Natürlich sagen Demagogen nicht: "Tobt euren durch uns geschürtenSelbstwert-Frust an Flüchtlingen aus, denn gegenüber Schwachen fühlt man sich am schnellsten wieder stark!" - Das wäre zwar rational korrekt, hätte aber nicht den Effekt, Emotionen zu schüren, die wiederum die Anhänger an die Demagogen binden sollen. Nein - Demagogen wollen ihre Anhänger nicht aufklären, sondern dumm und stark emotionalisiert halten. Deshalb schüren sie das Feinbild über aversive Emotionen wie Angst, Neid, Ärger bis hin zu Hass. Das tun sie mit Szenarien wie:

"Flüchtlinge sind Invasoren"

"Flüchtlinge zerstören eure Kultur / islamisieren das Abendland"
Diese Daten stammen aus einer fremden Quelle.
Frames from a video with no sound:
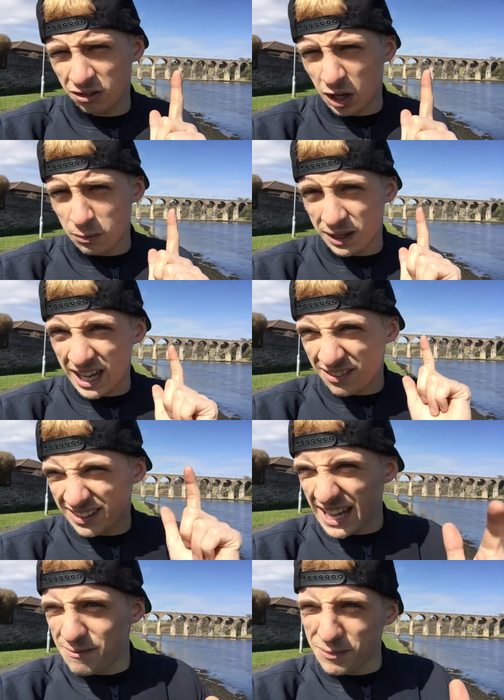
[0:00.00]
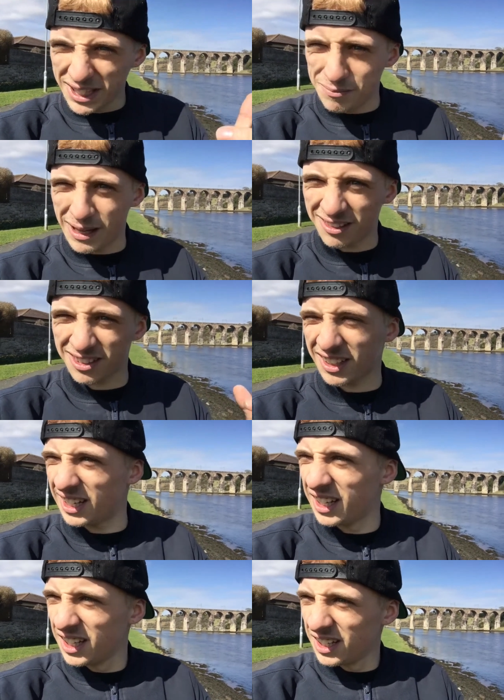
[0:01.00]
so I'll be giving them money
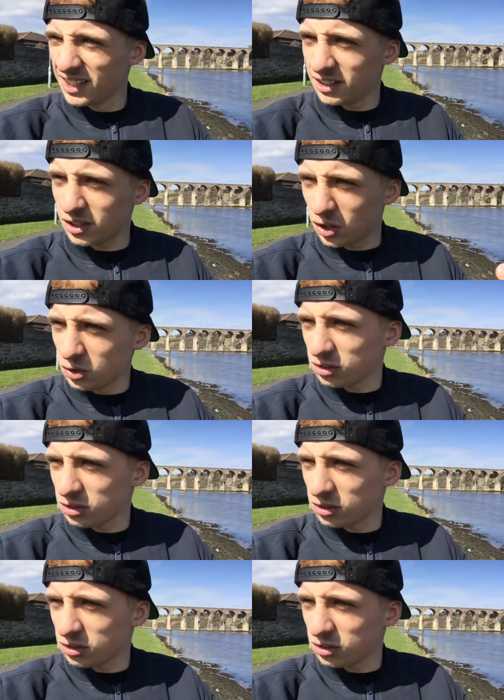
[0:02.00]
basically, you know?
"Flüchtlinge nehmen euch euren Wohlstand weg / bekommen mehr als ihr"

"Flüchtlinge sind gesetzlos und gewalttätig"

Solche starren Negativ-Attribuierungen entsprechen ebenfalls dem dichotomen Denken. Der andere wird nicht mehr als Subjekt, d.h. als fühlender oder gar leidender Mensch, sondern nur noch wertlos und schlecht, als Objekt des eigenen Hasses erlebt. Das schafft die Grundlage für ein feindseliges Verhalten ohne Schuldgefühle. Wenn der "Feind" so gefährlich ist, darf ich ihn ungehemmt bekämpfen: Zusammenrottungen, Fremdenfeindliche Demonstrationen, Zulauf zu rechtsextremistischen Parteien wie der AfD, Blockade von Flüchtlingsbussen, Brandstiftung an Flüchtlingsheimen.

Es ist dringend notwendig, breite Bevölkerungsschichten über die psychologischen Taktiken der Demagogie bzw. Manipulation aufzuklären, damit nicht immer mehr Menschen blind den Volksverhetzern hinterherlaufen. Alle Mitglieder einer demokratischen Gesellschaft sollten durch Bildung und Information mindestens zum differenzierten und kritischen Denken befähigt werden - damit sich auf dieser Grundlage Respekt und Achtung vor den anderen, auch Fremden, herausbilden kann und empathisches Mitgefühl wieder eine Chance bekommt.